I don't believe the preposition de in "Você comeu do bolo?" can be included in the same usage as that of the examples given by Avok in English.
I'm more likely to believe it is actually a partitive. 
I wonder why no one else is writing about it in the thread...


----------



## olivinha

avok said:


> As far as I can see, the structure of "do bolo" is closer to the English construction "I am *of the *same idea" or "it is *of *wood
> Even in Turkish we have a similar structure such as "Pastadan yedin mi" (Did you eat _from _the cake) vs. "Pastayı yedin mi?" (did you eat the cake). The fisrt one has a partitive meaning.


Hi, Avok.
So how you would translate "Você comeu do bolo"?




Du_sud said:


> I wonder why no one else is writing about it in the thread...


Hi, Du_sud.
You talk as if you did not read Denis's and Alandria's responses.


----------



## Du_sud

I did read their nice posts, Olivinha - as I always do, btw. What I mean is that no one actually came with the answer - if it really exists. Denis made a comment just like mine. 
My question is: is it (specifically what Benvnido wrote) a partitive or not? 
To that question, no one has given a reply... yet!


----------



## olivinha

Aah, I see, sorry. 
Hopefully an _expert_ on the subject will pop up sooner or later.


----------



## Outsider

Whether or not "Você comeu do bolo?" -- which I would translate as "Did you eat some / a piece of cake?" -- is semantically a partitive or not, the fact remains that Portuguese does not have a partitive article, that is a special form of article to be used as a partitive, and a partitive only. More often than not, the equivalent of the French partitive is represented in Portuguese by no article.


----------



## Nanon

A _special_ form used as a partitive _only_ - do you mean morphologically, Out? Because "du" is defined in classical French grammar as "article défini contracté" (de + le) even if it is not used as a partitive (la femme du boulanger, etc...) But there is a better place to discuss that...

I have a gut feel that Benvindo's sentence is rather close to a partitive. Obviously partitives are my second nature, though I am not the grammar expert Olivinha expects - sorry!

My third nature (Spanish) lacks partitive to the extent I would be tempted to translate Benvindo's sentence as "¿Probaste (has probado - depending on where you are from ) la torta que hice ayer?", i.e. "have you tried", using a verb to indicate that you had a piece instead of having it all. OK, I know, there is another better place to discuss that as well...


----------



## mtmjr

I'm intrigued by all these thoughts about other languages as well.  As far as I can see, this forum allows _any _language, and I think it would be easier to have a discussion if other languages are brought into context.  This way, I don't have to hop around to multiple threads to read about the same thing...

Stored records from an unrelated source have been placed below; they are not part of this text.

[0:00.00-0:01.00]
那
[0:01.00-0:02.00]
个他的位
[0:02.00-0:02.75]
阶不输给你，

As far as I can tell from all of this discussion, however, I think it's interesting that there is no difinitive answer.  Grammatically, I think Outsider has a good point, namely that there is no separate classification (as there is in French) for partitive articles.  Therefore, I would tend to think the answer is no.

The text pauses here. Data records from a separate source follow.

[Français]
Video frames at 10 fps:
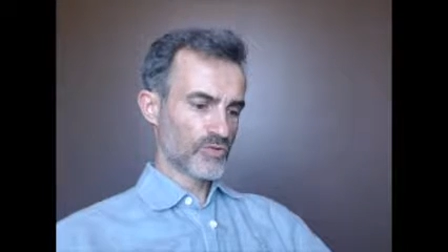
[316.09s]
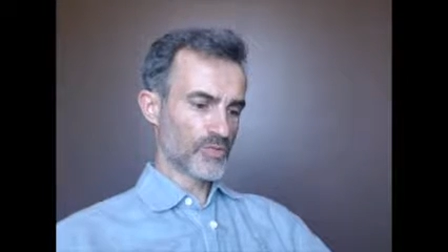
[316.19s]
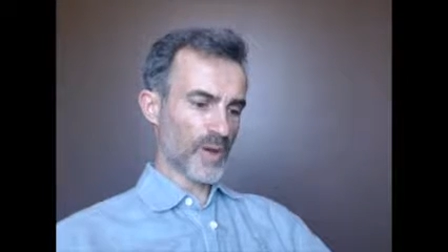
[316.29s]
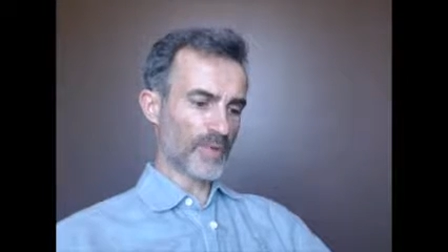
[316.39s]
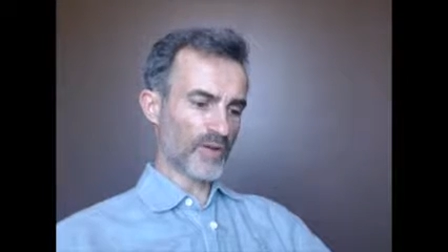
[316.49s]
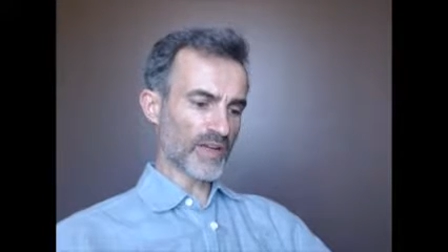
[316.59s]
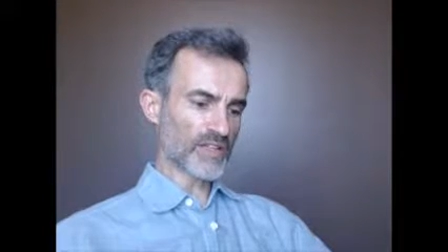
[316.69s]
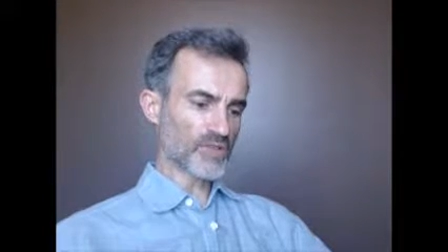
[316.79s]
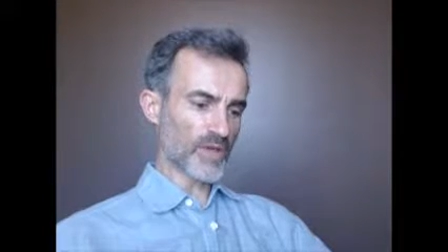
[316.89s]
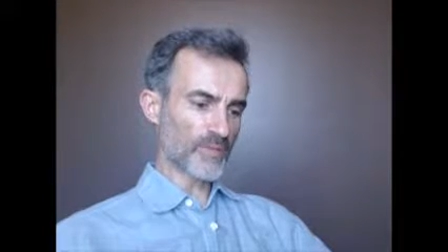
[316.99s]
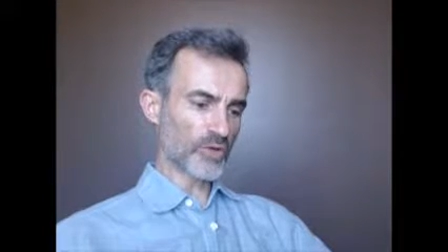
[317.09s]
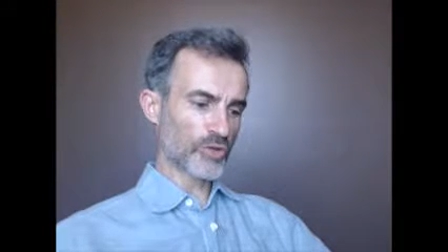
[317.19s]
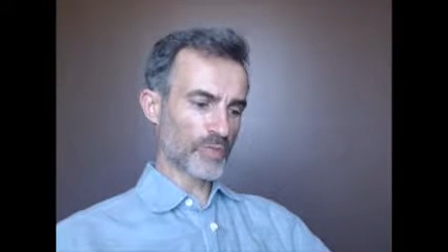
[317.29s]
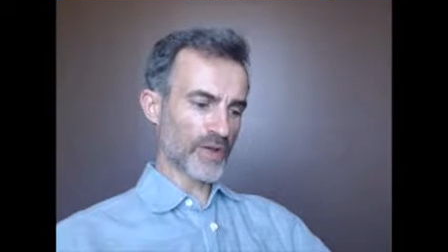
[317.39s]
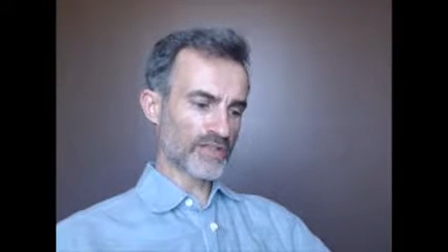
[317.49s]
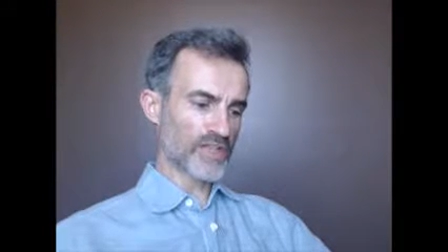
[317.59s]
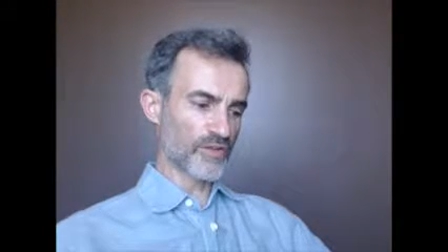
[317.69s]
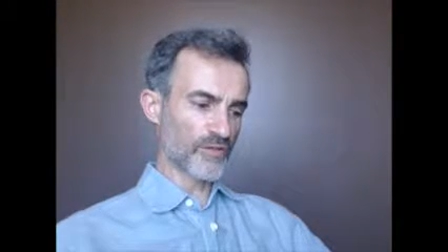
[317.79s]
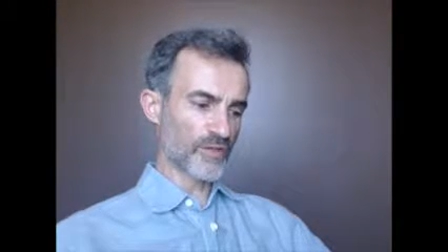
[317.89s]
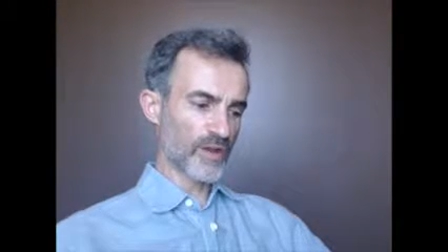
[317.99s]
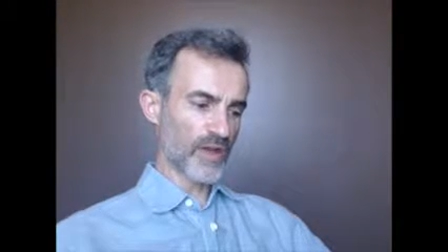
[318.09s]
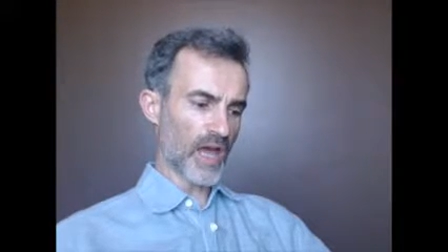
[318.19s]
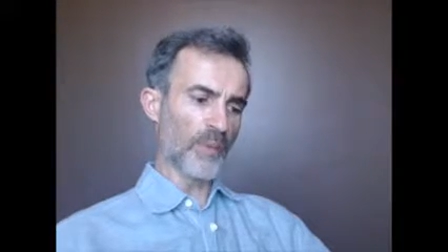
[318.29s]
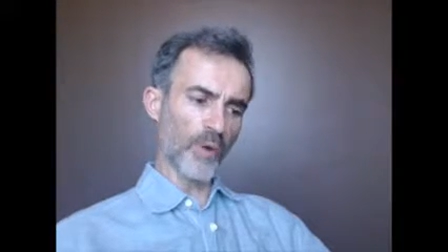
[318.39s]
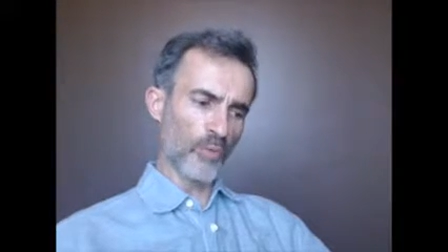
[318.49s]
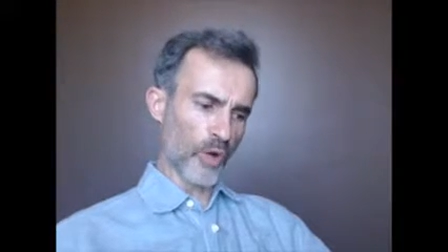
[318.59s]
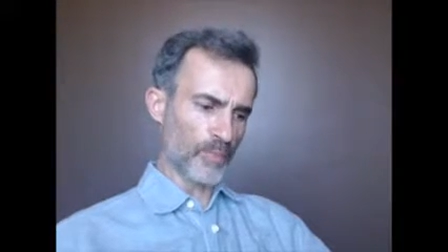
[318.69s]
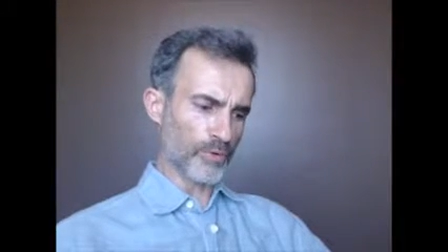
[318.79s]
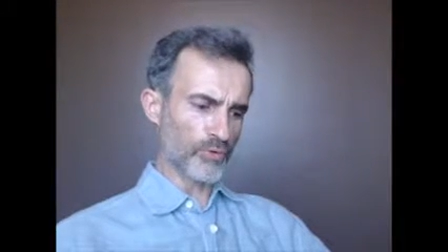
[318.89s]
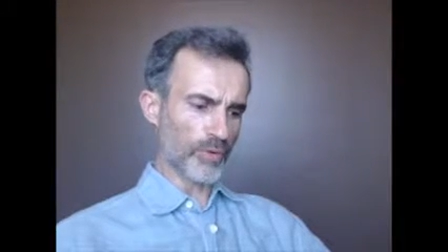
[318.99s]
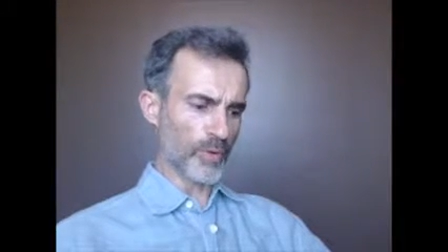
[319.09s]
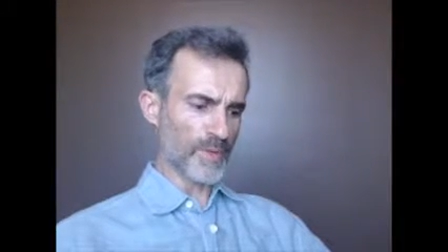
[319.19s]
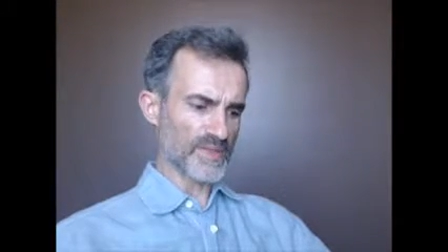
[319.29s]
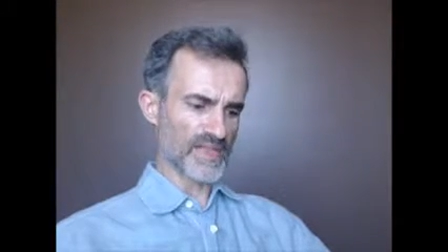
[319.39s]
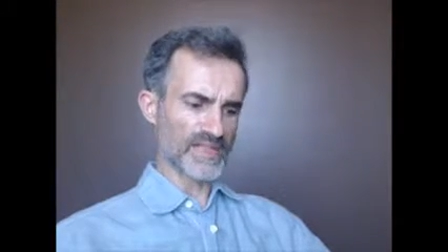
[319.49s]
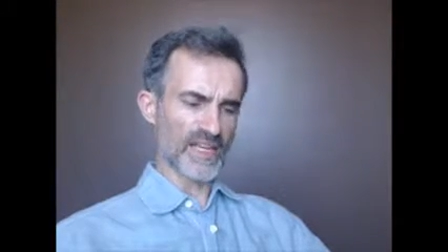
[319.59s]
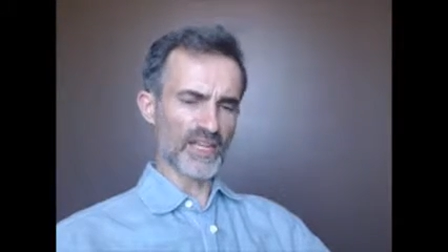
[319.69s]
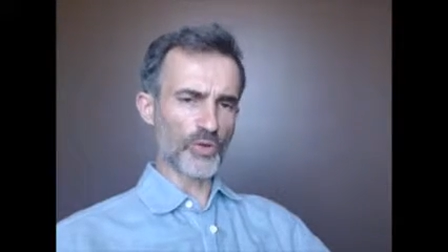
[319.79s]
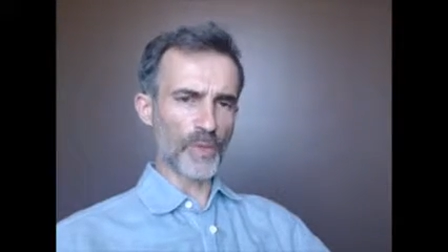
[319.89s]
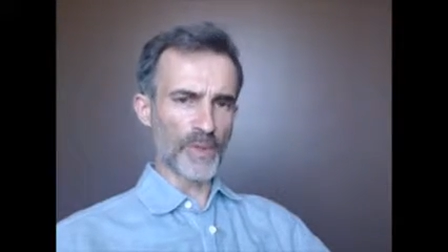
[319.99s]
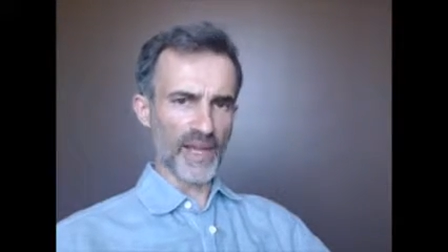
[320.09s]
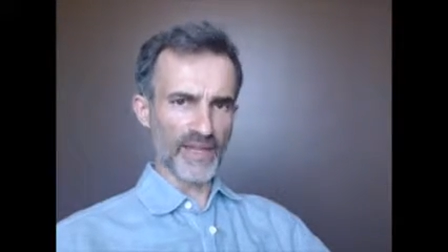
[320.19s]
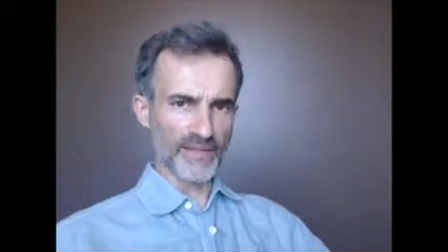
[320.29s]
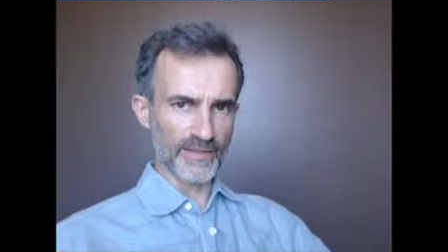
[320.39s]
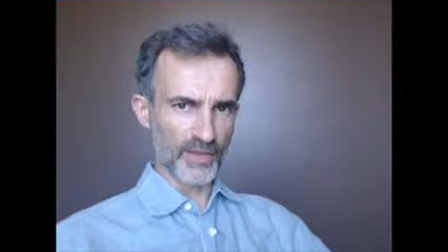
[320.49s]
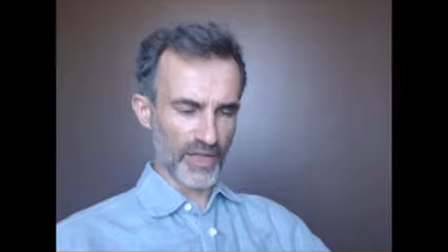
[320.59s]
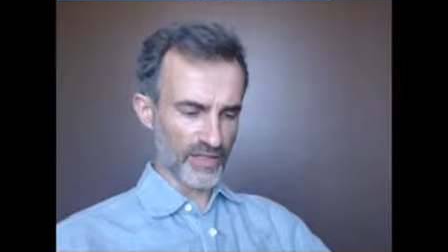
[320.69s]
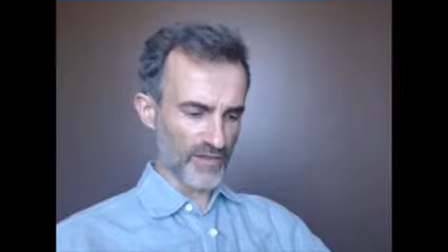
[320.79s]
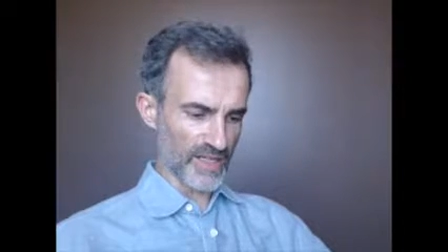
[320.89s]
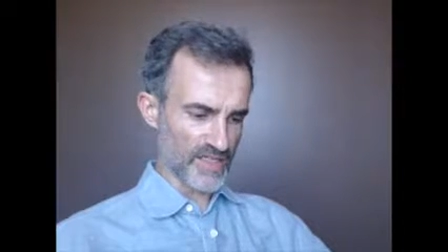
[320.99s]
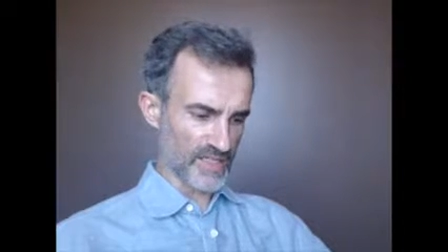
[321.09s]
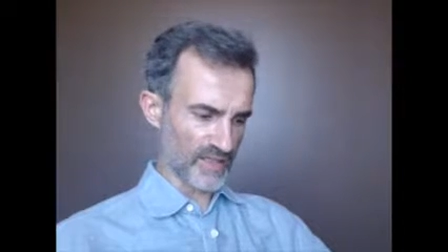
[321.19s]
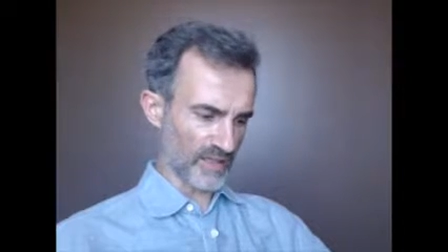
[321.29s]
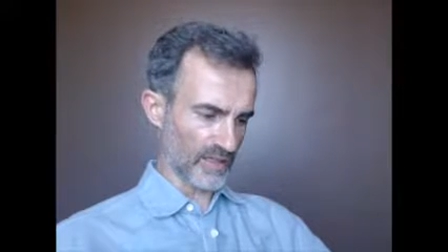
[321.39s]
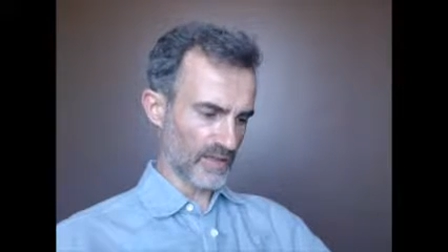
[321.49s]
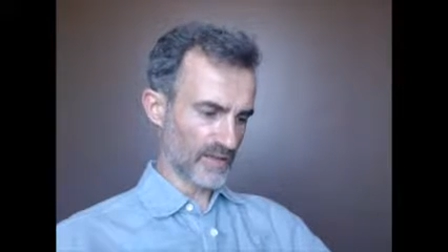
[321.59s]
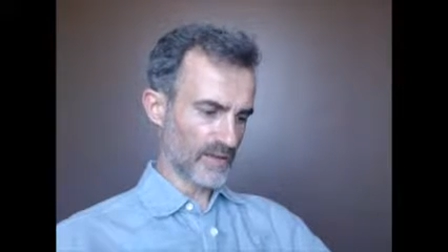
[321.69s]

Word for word: Tu m'apprends quels sont les modes plaintifs Apprends-moi plutôt à ne pas exhaler de plaintes dans l'adversité.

However, "de + _definite article_" _is_ how one creates a partitive in French or Italian, so it's odd to me that Portuguese does it, yet does not call it "partitive article" -- especially if it is used to specify indeterminite quantities such as with bread or cake.

Last, from the little Spanish I've studied, I've seen that there is a preference to just leave the article out altogether in this sort of situation.  I originally thought this was true of Portugese as well, but it seems differs regionally (or perhaps personally).


----------



## Du_sud

Exactly mtmjr!
I really think that in a sentence like "_...quem bebe de sua água não vai mais embora..._" (lyrics of a local song) that "de" is clearly being used as a partitive, even if we do not have it in formal grammar.


----------



## Outsider

mtmjr said:


> Last, from the little Spanish I've studied, I've seen that there is a preference to just leave the article out altogether in this sort of situation.  I originally thought this was true of Portugese as well [...]


And it is. That is what happens most of the time.

The construction that Benvindo brought up is quite rare. Furthermore, the _de_ in that construction is classified as a preposition, not as an article. Again, Portuguese has no partitive articles.

There are similar constructions in English, by the way: 

"Did you drink from this cup?"
"I am the living bread that came down out of heaven; if anyone eats of this bread, he will live forever [...]" John 6:51


----------



## mtmjr

If indeed it is as rare as you say (and there's no reason for me to think otherwise) then I think that generally solves it.  I am just speculating at this point, but maybe Portuguese had partitives at some point in history, but have since lost them, leaving only rare traces of their existence.  Of course, I'm just guessing...  After all, "eat of this bread" is a rare (if not nonexistent) construction today.


----------



## Benvindo

[Outsider] The construction that Benvindo brought up is quite rare...

- - -
Partitivo ou não, aqui em São Paulo o uso até que é bem comum, pelo menos com comidas,  a exemplo da pizza mencionada no post anterior do Du_Sud. Será que tem alguma coisa de influência italiana (não por causa da pizza, desculpem se ficou parecendo um chavão, mas por ter sido numeroso o contingente de imigrantes italianos em SP)? Como é nas outras regiões do Brasil e em Portugal (raro/estranho?).


----------



## avok

olivinha said:


> Hi, Avok.
> So how you would translate "Você comeu do bolo"?.


 
I would translate this sentence into Turkish as "Pastadan yedin mi?" ( lit.: did you eat _from_ this cake?: i.e. not all the cake) and I'd translate it into English as "Did you taste the cake?" since you can't taste all of the cake, you need to eat a piece of it to taste it. Or "Did you eat *any *cake?" I believe, in this context, "do bolo" is closer to "some/any cake" rather than the French partitive. And in English some/any is not a partitive article.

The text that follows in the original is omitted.